5 An inactive constraint (complementary slackness)

Problem. Minimize \((x - 0.2)^2 + (y - 0.3)^2\) subject to \(x + y \le 1\).

Solution. The unconstrained minimum is \((0.2, 0.3)\), where \(g = 0.5 - 1 = -0.5 < 0\): the constraint has slack. Complementary slackness \(\mu g = 0\) with \(g < 0\) forces \(\mu = 0\), and stationarity reduces to \(\nabla f = 0\), confirming \(x^\star = (0.2, 0.3)\), \(f^\star = 0\). The constraint is present but priceless — its multiplier is zero.

6 Full KKT with non-negativity

Problem. Minimize \(x^2 + y^2\) subject to \(x + y \ge 4,\ x \ge 0,\ y \ge 0\).
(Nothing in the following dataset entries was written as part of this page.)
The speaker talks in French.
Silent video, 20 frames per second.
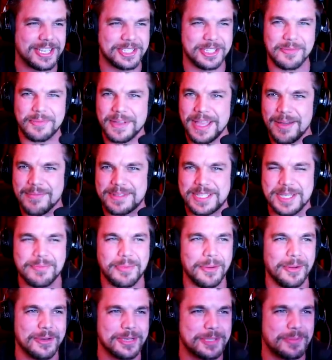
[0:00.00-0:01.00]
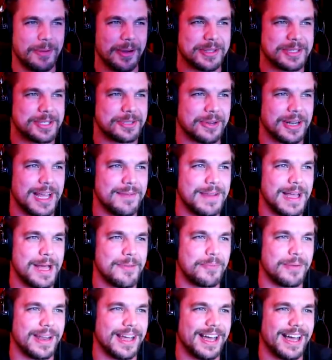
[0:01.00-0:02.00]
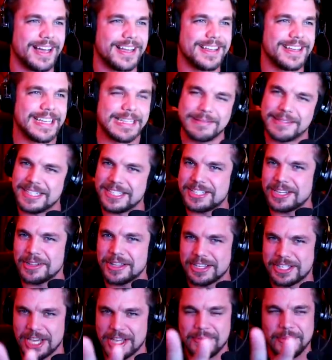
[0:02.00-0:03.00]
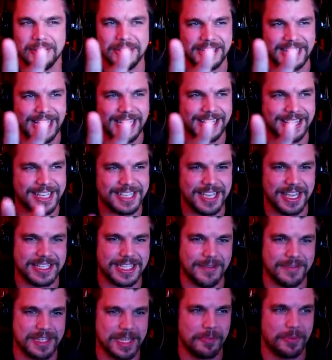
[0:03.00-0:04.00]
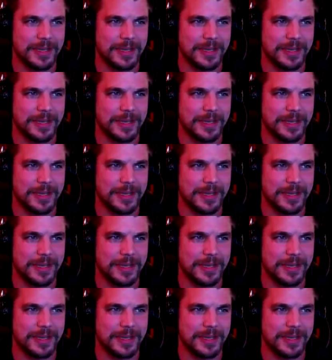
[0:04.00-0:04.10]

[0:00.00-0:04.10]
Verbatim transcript: à chauffer un petit peu le spot sur la map, là T-shirt de chez 4, déjà, ça faisaitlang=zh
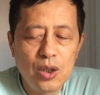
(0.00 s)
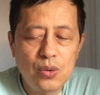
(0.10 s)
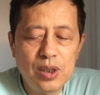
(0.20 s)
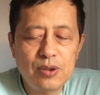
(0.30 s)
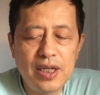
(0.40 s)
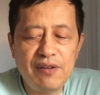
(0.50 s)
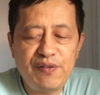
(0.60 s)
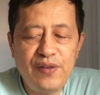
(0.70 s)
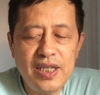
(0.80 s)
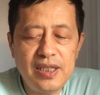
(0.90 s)
会对
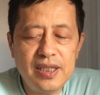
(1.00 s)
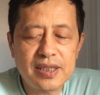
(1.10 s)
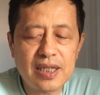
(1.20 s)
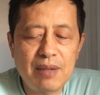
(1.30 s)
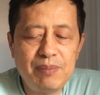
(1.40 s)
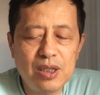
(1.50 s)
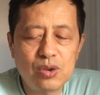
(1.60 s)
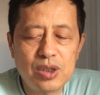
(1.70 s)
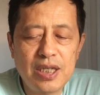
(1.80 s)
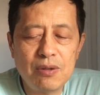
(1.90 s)
非伊斯兰
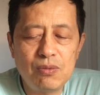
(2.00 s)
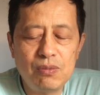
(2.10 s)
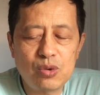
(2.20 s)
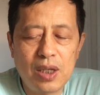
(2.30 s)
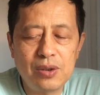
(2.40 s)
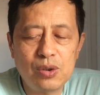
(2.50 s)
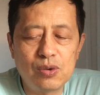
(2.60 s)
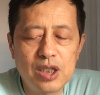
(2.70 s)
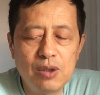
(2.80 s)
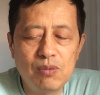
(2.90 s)
民间传统
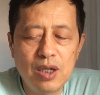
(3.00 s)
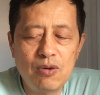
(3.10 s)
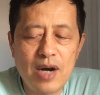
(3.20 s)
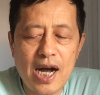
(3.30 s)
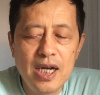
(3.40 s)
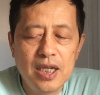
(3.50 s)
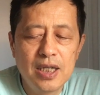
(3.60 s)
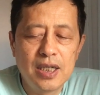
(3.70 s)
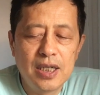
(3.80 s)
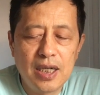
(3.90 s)
和文化，
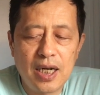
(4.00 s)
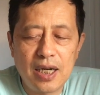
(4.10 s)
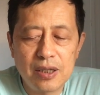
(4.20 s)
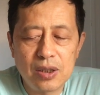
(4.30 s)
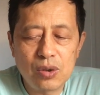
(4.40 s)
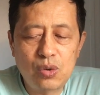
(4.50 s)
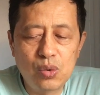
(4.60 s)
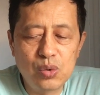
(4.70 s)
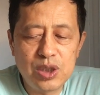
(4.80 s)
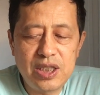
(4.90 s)
啊，
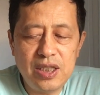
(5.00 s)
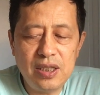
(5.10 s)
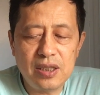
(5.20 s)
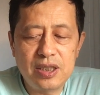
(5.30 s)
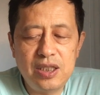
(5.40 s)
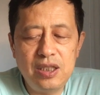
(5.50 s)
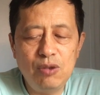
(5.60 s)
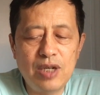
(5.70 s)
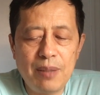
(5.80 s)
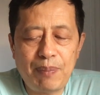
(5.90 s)
古籍极
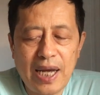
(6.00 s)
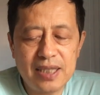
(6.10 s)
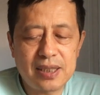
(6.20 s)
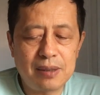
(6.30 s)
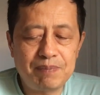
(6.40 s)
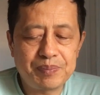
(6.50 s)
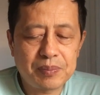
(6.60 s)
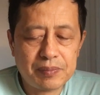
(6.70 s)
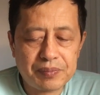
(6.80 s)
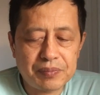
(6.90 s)
为排斥，
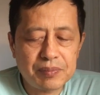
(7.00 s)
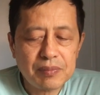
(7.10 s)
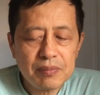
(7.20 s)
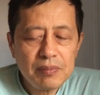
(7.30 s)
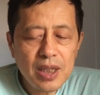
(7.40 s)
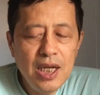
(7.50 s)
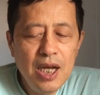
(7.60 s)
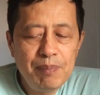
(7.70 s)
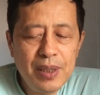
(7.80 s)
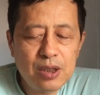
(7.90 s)

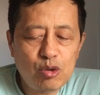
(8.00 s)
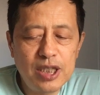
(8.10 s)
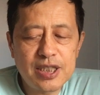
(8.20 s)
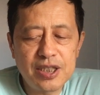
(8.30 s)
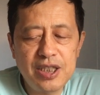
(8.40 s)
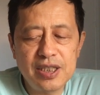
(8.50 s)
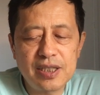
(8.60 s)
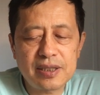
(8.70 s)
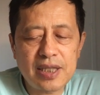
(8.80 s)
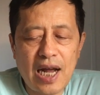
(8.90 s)
并对此进
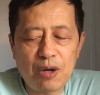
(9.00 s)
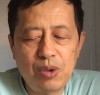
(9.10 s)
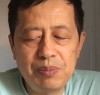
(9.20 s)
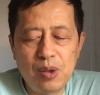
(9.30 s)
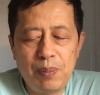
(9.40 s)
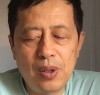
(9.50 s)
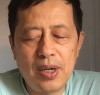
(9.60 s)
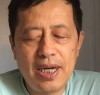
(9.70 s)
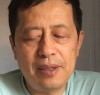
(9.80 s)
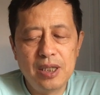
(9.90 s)
行大规模迫
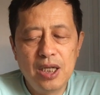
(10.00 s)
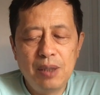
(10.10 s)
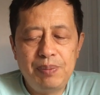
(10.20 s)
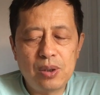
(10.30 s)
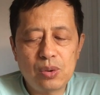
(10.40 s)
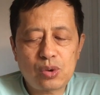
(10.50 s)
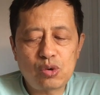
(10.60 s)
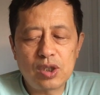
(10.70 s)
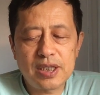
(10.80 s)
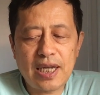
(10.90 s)
害。比如，
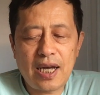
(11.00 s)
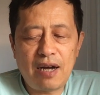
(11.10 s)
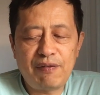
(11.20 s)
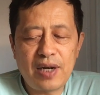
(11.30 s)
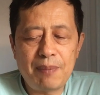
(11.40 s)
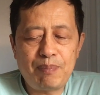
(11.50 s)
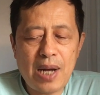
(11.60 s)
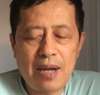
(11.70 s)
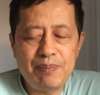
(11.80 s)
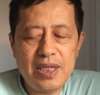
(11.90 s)
坐落在阿富汗
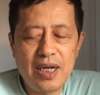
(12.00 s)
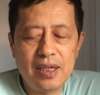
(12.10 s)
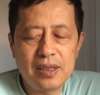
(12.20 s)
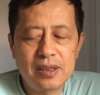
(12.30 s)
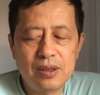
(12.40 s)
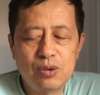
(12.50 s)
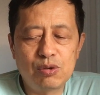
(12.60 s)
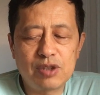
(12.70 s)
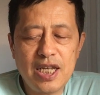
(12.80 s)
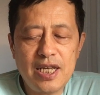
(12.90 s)
巴米扬
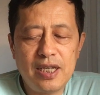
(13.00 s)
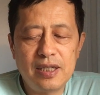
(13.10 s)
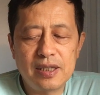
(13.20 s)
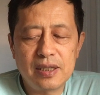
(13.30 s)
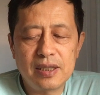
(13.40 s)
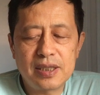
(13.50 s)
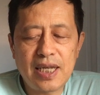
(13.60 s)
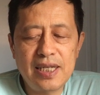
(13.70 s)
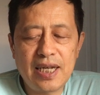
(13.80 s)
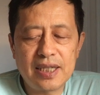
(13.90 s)
谷内
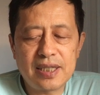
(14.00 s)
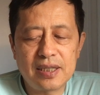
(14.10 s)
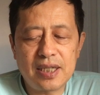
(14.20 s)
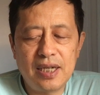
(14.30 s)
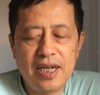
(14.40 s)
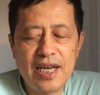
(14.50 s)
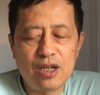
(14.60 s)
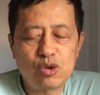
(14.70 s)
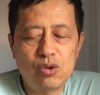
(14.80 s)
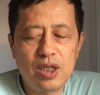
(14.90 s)
山崖上的
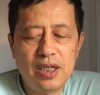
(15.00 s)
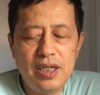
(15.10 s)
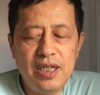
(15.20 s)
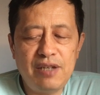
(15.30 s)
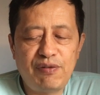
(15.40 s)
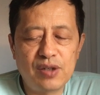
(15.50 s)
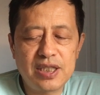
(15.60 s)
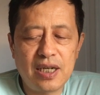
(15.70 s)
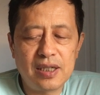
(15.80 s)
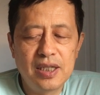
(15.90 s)
两座立佛
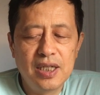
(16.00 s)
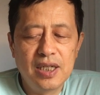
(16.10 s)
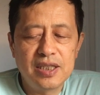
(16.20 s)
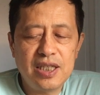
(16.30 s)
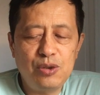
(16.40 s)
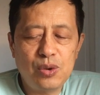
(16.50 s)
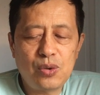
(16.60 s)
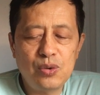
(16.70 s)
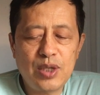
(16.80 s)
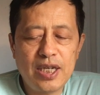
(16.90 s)
像，建于
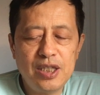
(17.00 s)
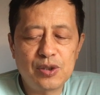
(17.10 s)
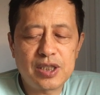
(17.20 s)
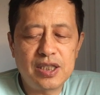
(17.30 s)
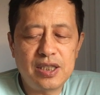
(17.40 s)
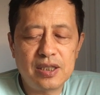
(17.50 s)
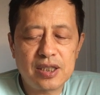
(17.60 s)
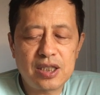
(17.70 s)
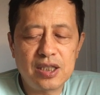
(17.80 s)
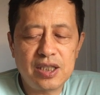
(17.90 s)
公元六世纪，
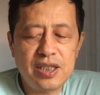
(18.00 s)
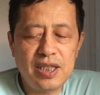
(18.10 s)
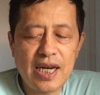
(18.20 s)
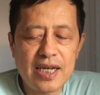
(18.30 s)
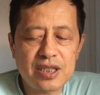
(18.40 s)
是希腊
Solution. Write \(g_1 = 4 - x - y \le 0,\ g_2 = -x \le 0,\ g_3 = -y \le 0\). Guess \(g_1\) active, \(x, y > 0\) so \(\mu_2 = \mu_3 = 0\). Stationarity: \(2x - \mu_1 = 0,\ 2y - \mu_1 = 0 \Rightarrow x = y\). Active \(g_1\): \(x + y = 4 \Rightarrow x = y = 2\), and \(\mu_1 = 2x = 4 \ge 0\).

Verify all KKT conditions
\[ (x^\star,y^\star)=(2,2),\ \ \mu_1=4\ge0,\ \mu_2=\mu_3=0,\ \ g_1=0,\ g_2,g_3<0,\ \ f^\star=8 \]
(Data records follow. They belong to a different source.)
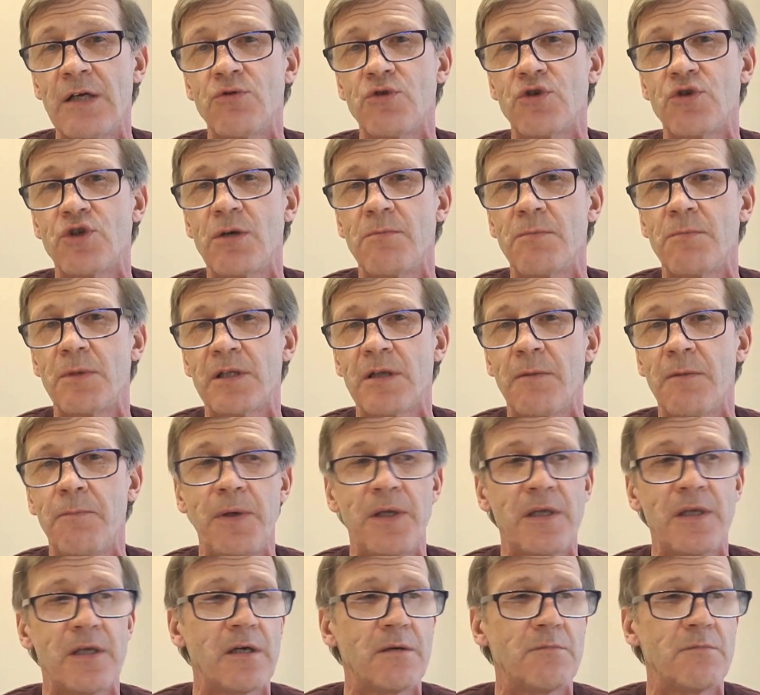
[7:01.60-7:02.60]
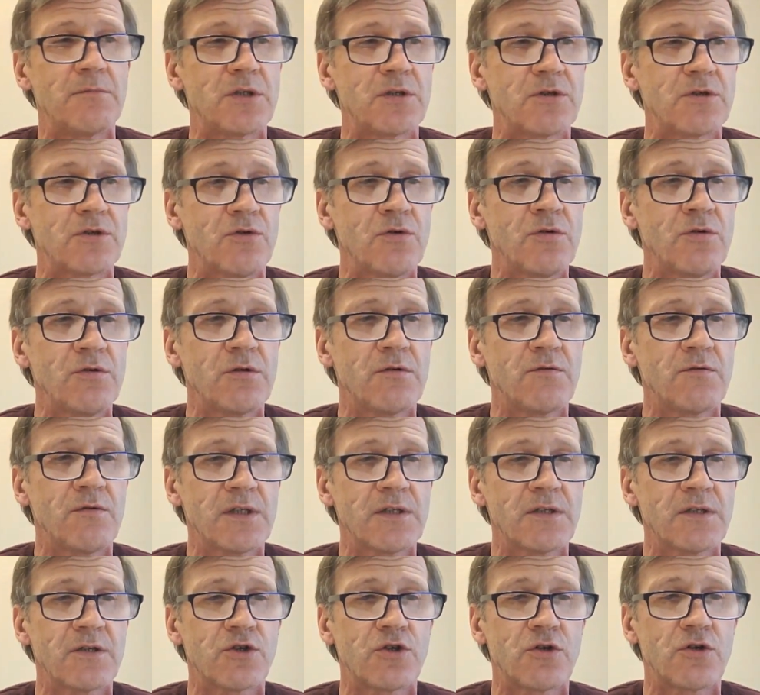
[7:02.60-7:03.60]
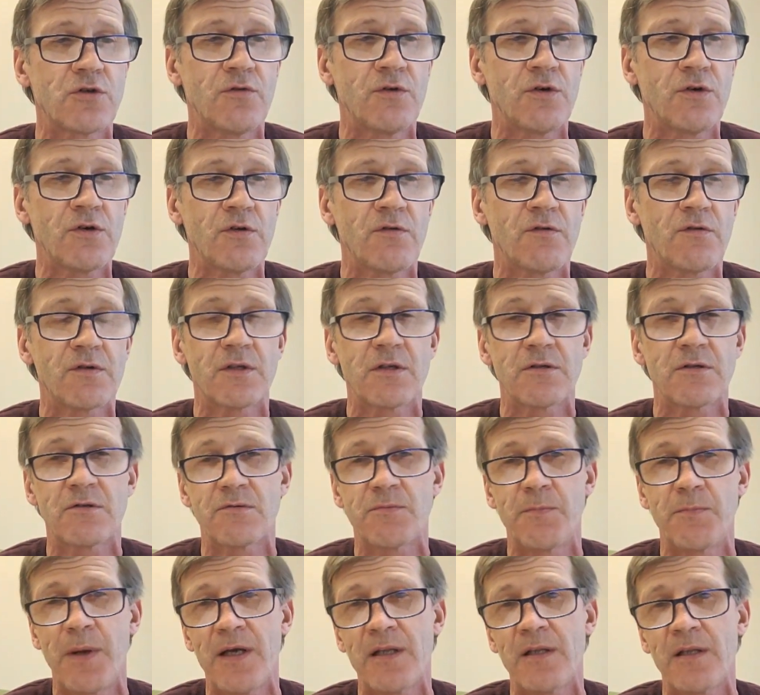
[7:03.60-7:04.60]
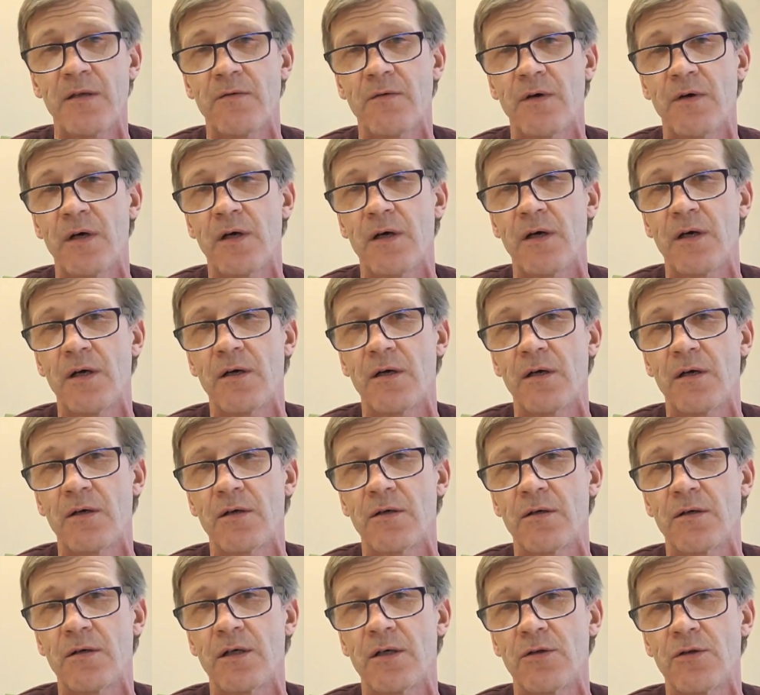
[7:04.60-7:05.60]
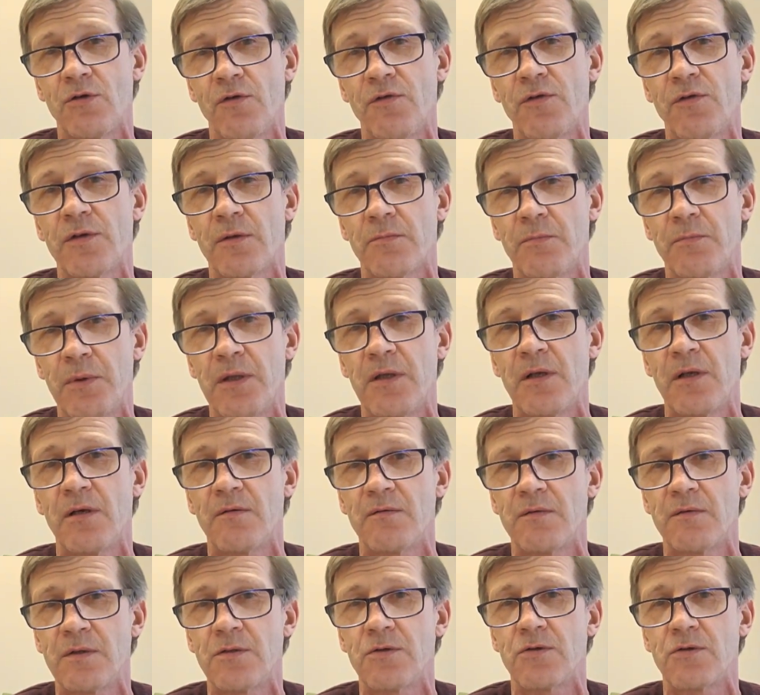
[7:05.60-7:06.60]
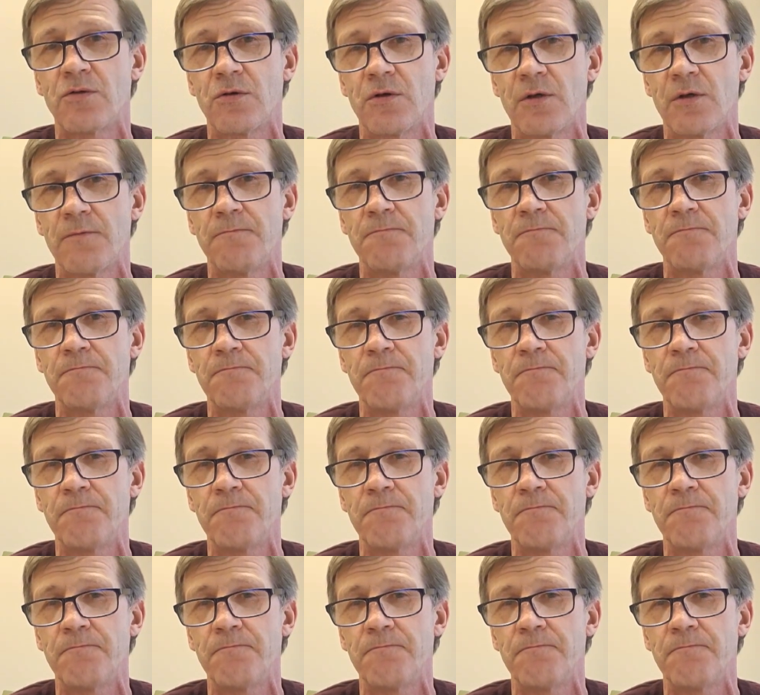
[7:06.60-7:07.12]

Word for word: в следующем отопительном сезоне 24-25 годов отопительного сезона.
Every condition checks out and the problem is convex, so \((2,2)\) is the global minimum. Note how complementary slackness let us guess-and-verify the active set rather than solve a messy simultaneous system.

Review

Chapter Summary

Tangency

At an equality-constrained optimum, \(\nabla f = \lambda\nabla h\) — the contour is tangent to the constraint.

Lagrangian

Form \(\mathcal{L} = f - \sum\lambda_j h_j\); set \(\nabla_x\mathcal{L}=0\) and \(\nabla_\lambda\mathcal{L}=0\) and solve.

Shadow price

\(\lambda^\star = \partial f^\star / \partial b\): the marginal value of relaxing the constraint.

KKT conditions

Stationarity, primal feasibility, dual feasibility (\(\mu_i \ge 0\)), and complementary slackness (\(\mu_i g_i = 0\)).

Active set

Complementary slackness splits constraints into active (\(g_i=0\)) and inactive (\(\mu_i=0\)) — solve by cases.

Convex ⇒ sufficient

For a convex program with constraint qualification, a KKT point is the global optimum.

Practice

Problems

For each item, form the Lagrangian or KKT system, solve, and check the multiplier signs and slackness. Difficulty rises down the list.

  1. Minimize \(x^2 + y^2\) subject to \(2x + y = 5\); find \(x^\star\), \(\lambda^\star\), and the shadow price.
  2. Maximize \(f = xy\) subject to \(x + 4y = 16\).
  3. Minimize \(x^2 + 2y^2\) subject to \(x + y = 6\); confirm the answer is a minimum.
  4. Find the point on the plane \(2x - y + 2z = 9\) closest to the origin using a multiplier.
  5. Maximize \(f = x + 2y\) subject to \(x^2 + y^2 = 5\) (a nonlinear equality).
  6. Minimize \((x-4)^2 + (y-4)^2\) subject to \(x + y \le 4\); identify whether the constraint is active and find \(\mu\).
  7. Minimize \((x-1)^2 + (y-1)^2\) subject to \(x + y \le 5\); show the constraint is inactive and state \(\mu\).
  8. Write the full KKT system for \(\min\ x^2 + y^2\) s.t. \(x \ge 1,\ y \ge 2\), and solve it.
  9. Explain, in one or two sentences each, why (a) equality multipliers are unrestricted in sign but (b) inequality multipliers must be \(\ge 0\).
  10. State complementary slackness in words and give a physical example (e.g. a resource that is not fully used has zero shadow price).
  11. For \(\min\ f = x_1 + x_2\) s.t. \(x_1^2 + x_2^2 \le 2,\ x_1, x_2 \ge 0\), find the KKT point and argue it is global.
  12. A firm minimizes cost \(C = x^2 + xy + y^2\) subject to an output requirement \(x + y \ge 6\) and \(x, y \ge 0\). Solve the KKT system, determine the active set, report the shadow price of the output requirement, and state how much cost would fall if the requirement were eased to \(x + y \ge 5\).
Tip: for inequality problems, always start from complementary slackness. First test whether the unconstrained optimum is feasible — if so, every constraint is inactive, all \(\mu_i = 0\), and you are done. If not, guess the active set, set those constraints to equality with \(\mu_i \ge 0\), zero out the rest, solve, and then verify the signs and the inactive-constraint feasibility. A KKT "solution" that produces a negative \(\mu\) means you guessed the active set wrong — go back and try another combination.